START RAW DATA

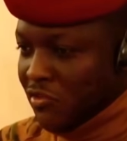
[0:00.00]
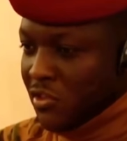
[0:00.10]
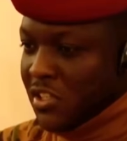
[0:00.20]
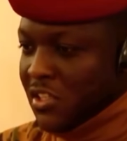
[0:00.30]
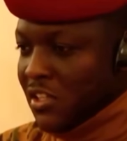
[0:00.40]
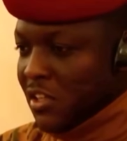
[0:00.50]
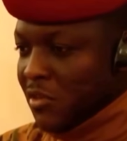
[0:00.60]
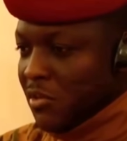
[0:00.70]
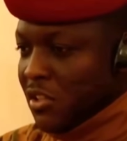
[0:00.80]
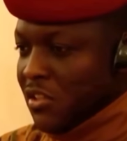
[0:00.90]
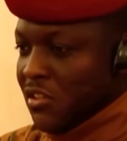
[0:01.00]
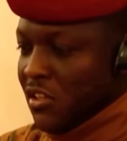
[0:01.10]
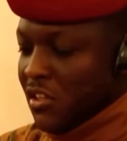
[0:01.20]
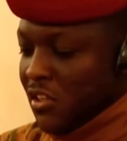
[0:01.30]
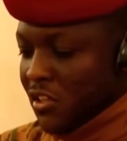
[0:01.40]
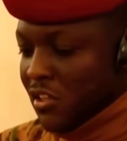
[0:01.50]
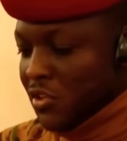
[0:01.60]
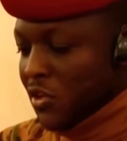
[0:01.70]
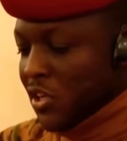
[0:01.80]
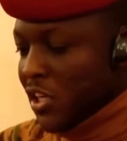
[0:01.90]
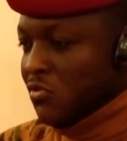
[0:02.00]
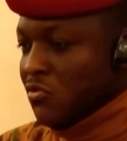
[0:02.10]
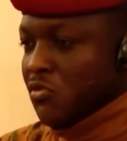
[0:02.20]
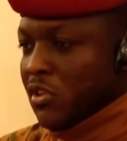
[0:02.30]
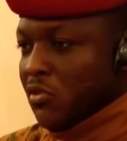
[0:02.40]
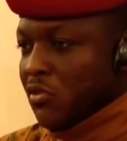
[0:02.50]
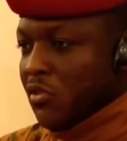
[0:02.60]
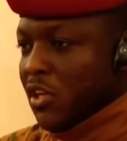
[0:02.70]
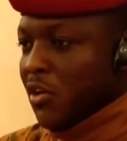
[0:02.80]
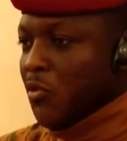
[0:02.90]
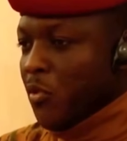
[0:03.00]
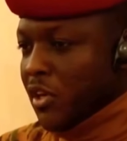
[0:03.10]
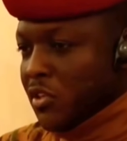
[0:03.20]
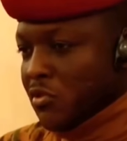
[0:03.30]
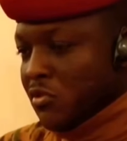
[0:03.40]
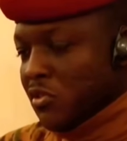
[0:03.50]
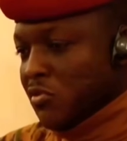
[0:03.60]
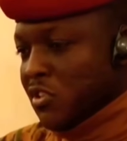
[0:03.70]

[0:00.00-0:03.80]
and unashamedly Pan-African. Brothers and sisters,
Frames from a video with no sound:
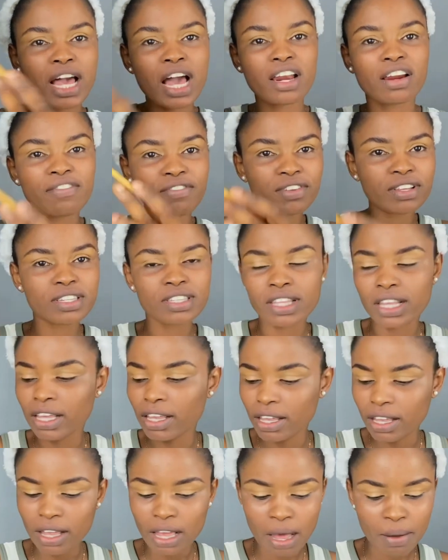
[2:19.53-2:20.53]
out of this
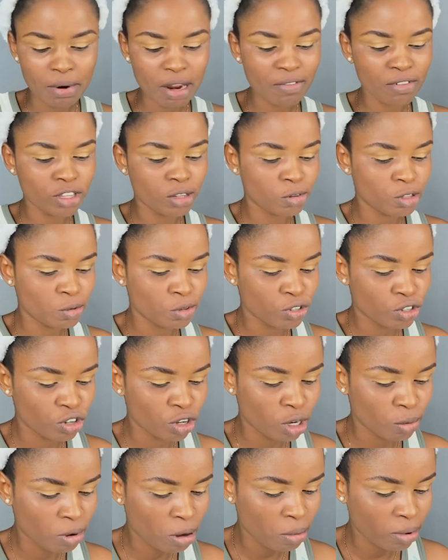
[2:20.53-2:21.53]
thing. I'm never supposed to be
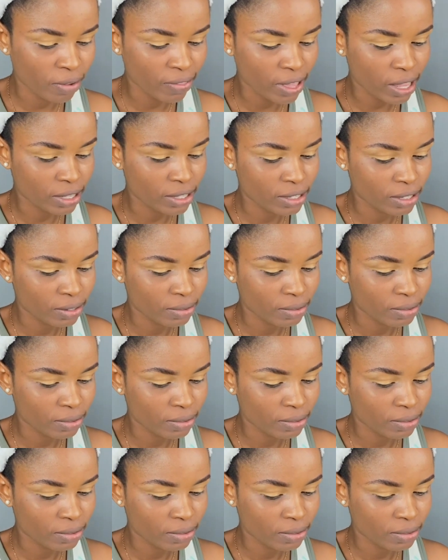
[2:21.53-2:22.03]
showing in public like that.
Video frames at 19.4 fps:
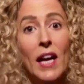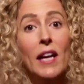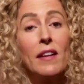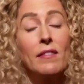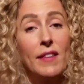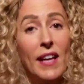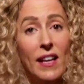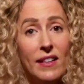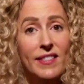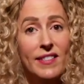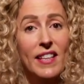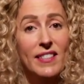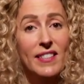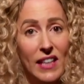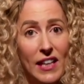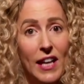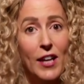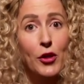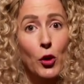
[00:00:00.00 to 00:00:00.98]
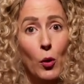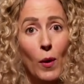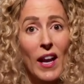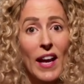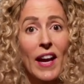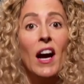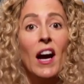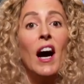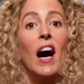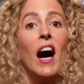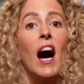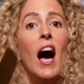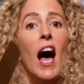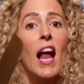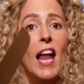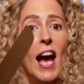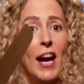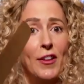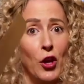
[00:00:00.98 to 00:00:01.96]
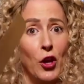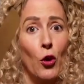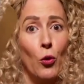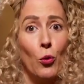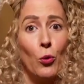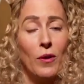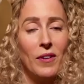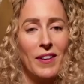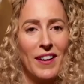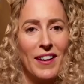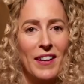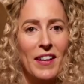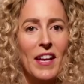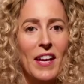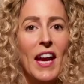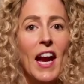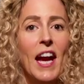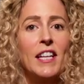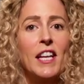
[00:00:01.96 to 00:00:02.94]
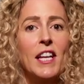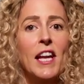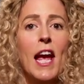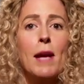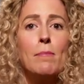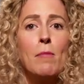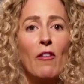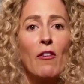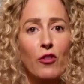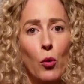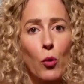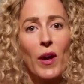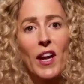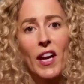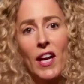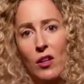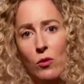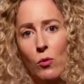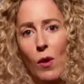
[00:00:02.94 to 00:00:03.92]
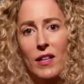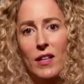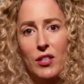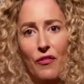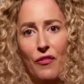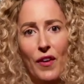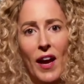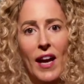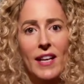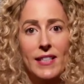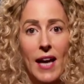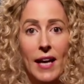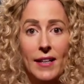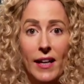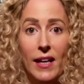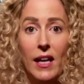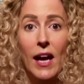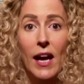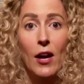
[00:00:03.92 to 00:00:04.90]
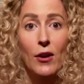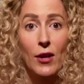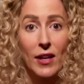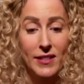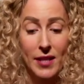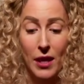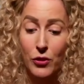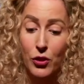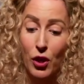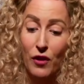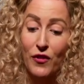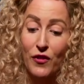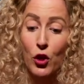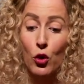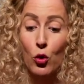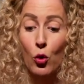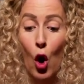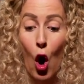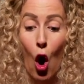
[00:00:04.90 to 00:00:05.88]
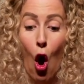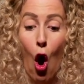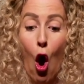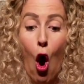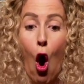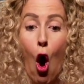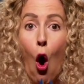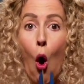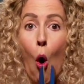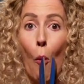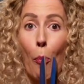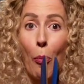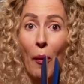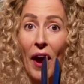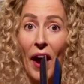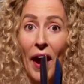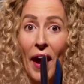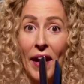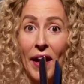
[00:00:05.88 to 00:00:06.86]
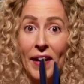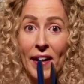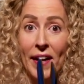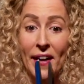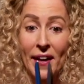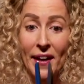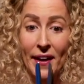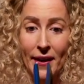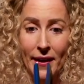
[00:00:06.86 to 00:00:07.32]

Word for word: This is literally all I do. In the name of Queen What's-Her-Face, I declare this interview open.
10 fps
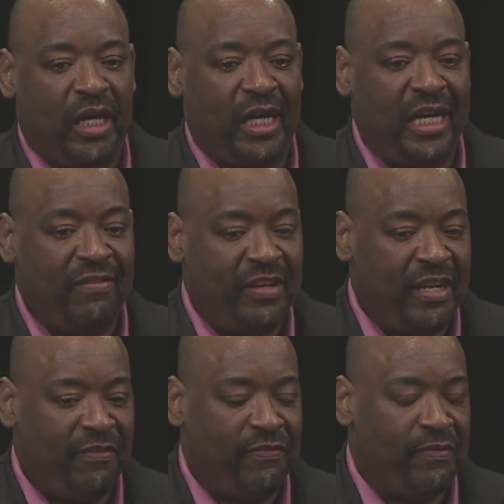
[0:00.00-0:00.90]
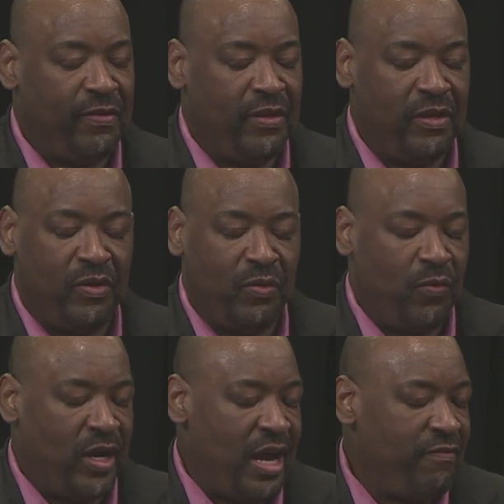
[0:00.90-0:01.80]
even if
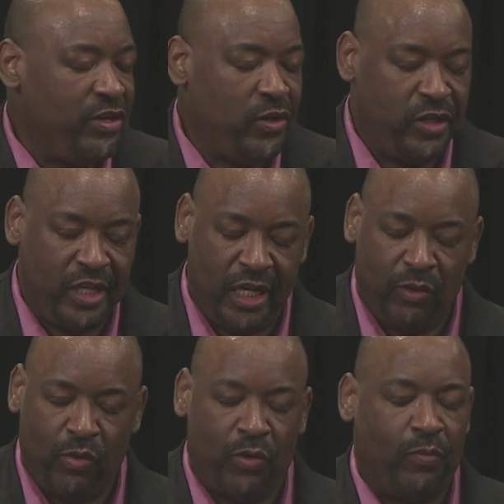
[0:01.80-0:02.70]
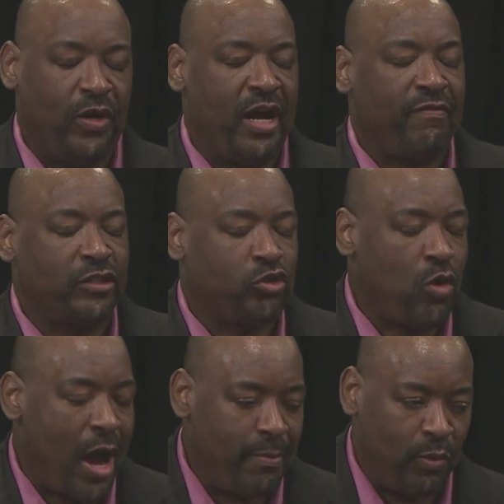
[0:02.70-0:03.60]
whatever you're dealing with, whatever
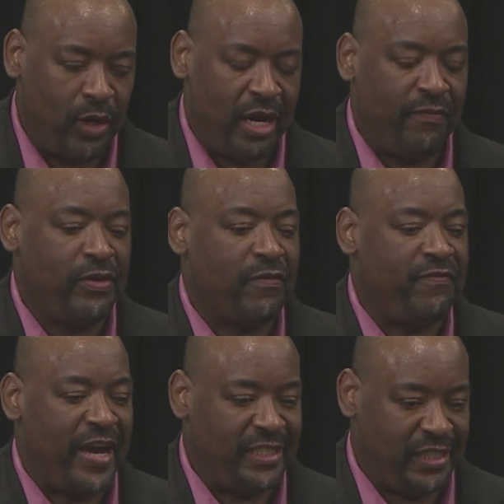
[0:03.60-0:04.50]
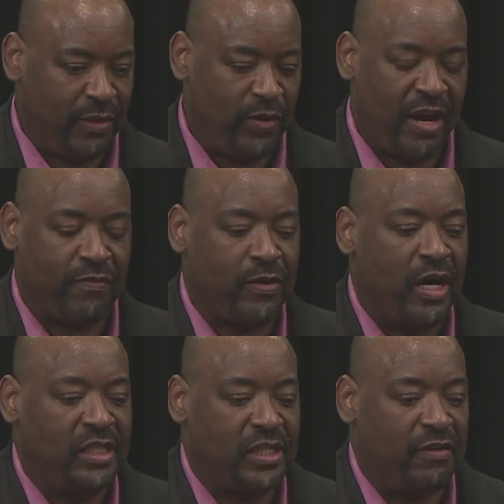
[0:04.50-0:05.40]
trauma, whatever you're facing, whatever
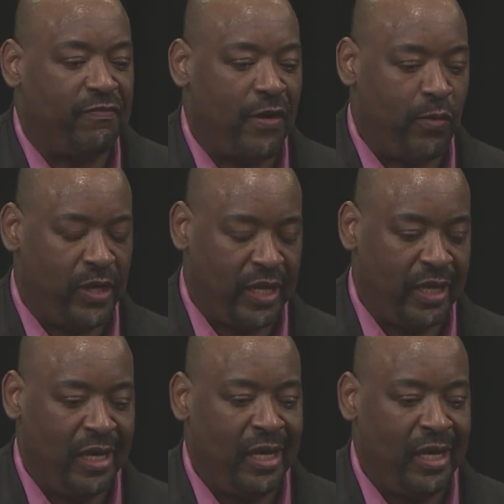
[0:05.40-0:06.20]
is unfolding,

END RAW DATA

## EXERCISE GOAL
Could you retype all the entries above exactly, without the pictures?

## TASK SOLUTION
[0:00.00]
[0:00.10]
[0:00.20]
[0:00.30]
[0:00.40]
[0:00.50]
[0:00.60]
[0:00.70]
[0:00.80]
[0:00.90]
[0:01.00]
[0:01.10]
[0:01.20]
[0:01.30]
[0:01.40]
[0:01.50]
[0:01.60]
[0:01.70]
[0:01.80]
[0:01.90]
[0:02.00]
[0:02.10]
[0:02.20]
[0:02.30]
[0:02.40]
[0:02.50]
[0:02.60]
[0:02.70]
[0:02.80]
[0:02.90]
[0:03.00]
[0:03.10]
[0:03.20]
[0:03.30]
[0:03.40]
[0:03.50]
[0:03.60]
[0:03.70]

[0:00.00-0:03.80]
and unashamedly Pan-African. Brothers and sisters,
Frames from a video with no sound:
[2:19.53-2:20.53]
out of this
[2:20.53-2:21.53]
thing. I'm never supposed to be
[2:21.53-2:22.03]
showing in public like that.
Video frames at 19.4 fps:
[00:00:00.00 to 00:00:00.98]
[00:00:00.98 to 00:00:01.96]
[00:00:01.96 to 00:00:02.94]
[00:00:02.94 to 00:00:03.92]
[00:00:03.92 to 00:00:04.90]
[00:00:04.90 to 00:00:05.88]
[00:00:05.88 to 00:00:06.86]
[00:00:06.86 to 00:00:07.32]

Word for word: This is literally all I do. In the name of Queen What's-Her-Face, I declare this interview open.
10 fps
[0:00.00-0:00.90]
[0:00.90-0:01.80]
even if
[0:01.80-0:02.70]
[0:02.70-0:03.60]
whatever you're dealing with, whatever
[0:03.60-0:04.50]
[0:04.50-0:05.40]
trauma, whatever you're facing, whatever
[0:05.40-0:06.20]
is unfolding,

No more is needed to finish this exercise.